In full and exactly, reproduce the entries below, but omit the pictures.

* [INFORMATION]
......
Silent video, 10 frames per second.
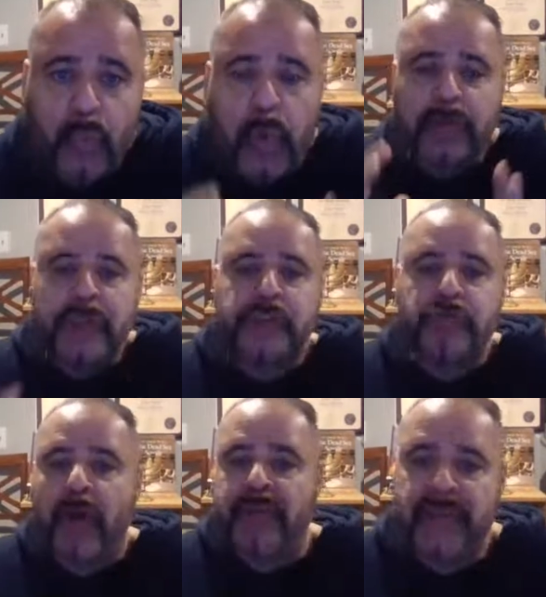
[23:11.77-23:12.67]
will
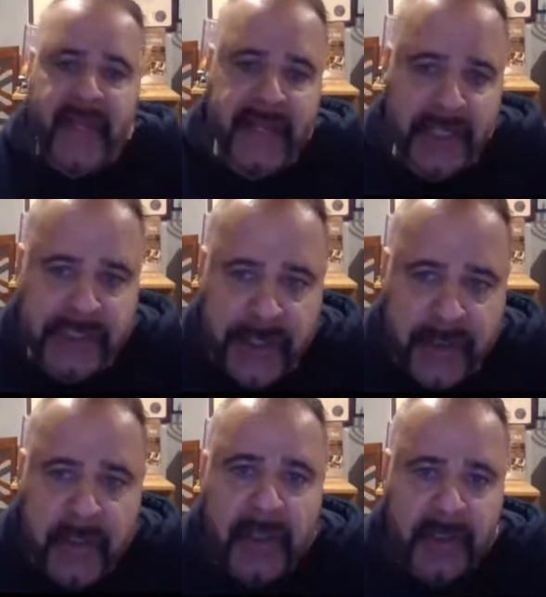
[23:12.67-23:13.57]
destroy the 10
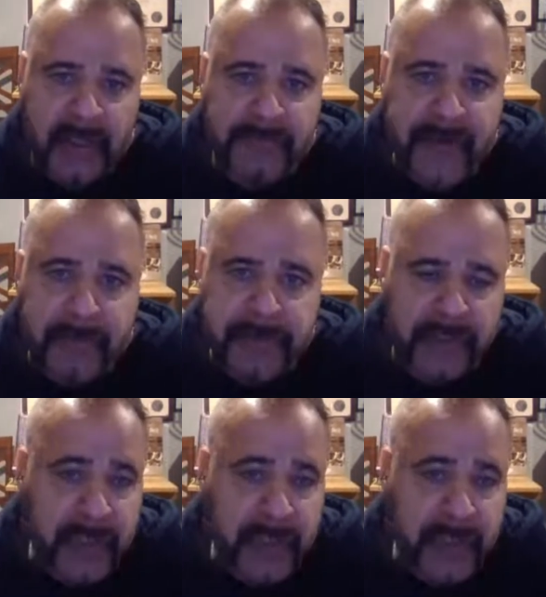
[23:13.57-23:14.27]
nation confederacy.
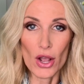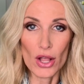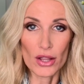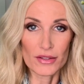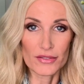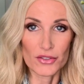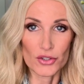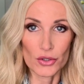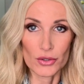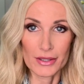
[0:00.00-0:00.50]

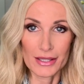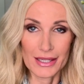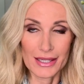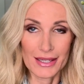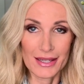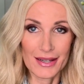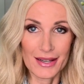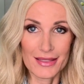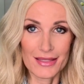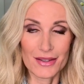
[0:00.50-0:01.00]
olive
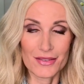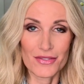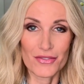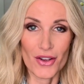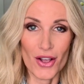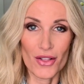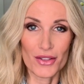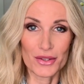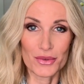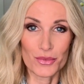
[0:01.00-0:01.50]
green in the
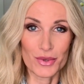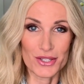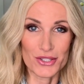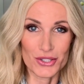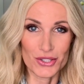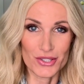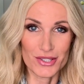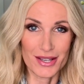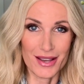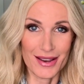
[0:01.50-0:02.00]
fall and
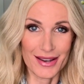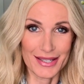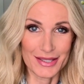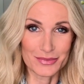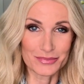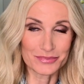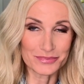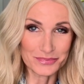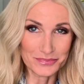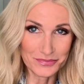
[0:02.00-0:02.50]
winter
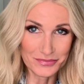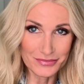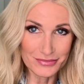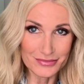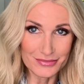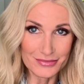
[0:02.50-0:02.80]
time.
......
* [EXERCISE RESPONSE]
Silent video, 10 frames per second.
[23:11.77-23:12.67]
will
[23:12.67-23:13.57]
destroy the 10
[23:13.57-23:14.27]
nation confederacy.
[0:00.00-0:00.50]

[0:00.50-0:01.00]
olive
[0:01.00-0:01.50]
green in the
[0:01.50-0:02.00]
fall and
[0:02.00-0:02.50]
winter
[0:02.50-0:02.80]
time.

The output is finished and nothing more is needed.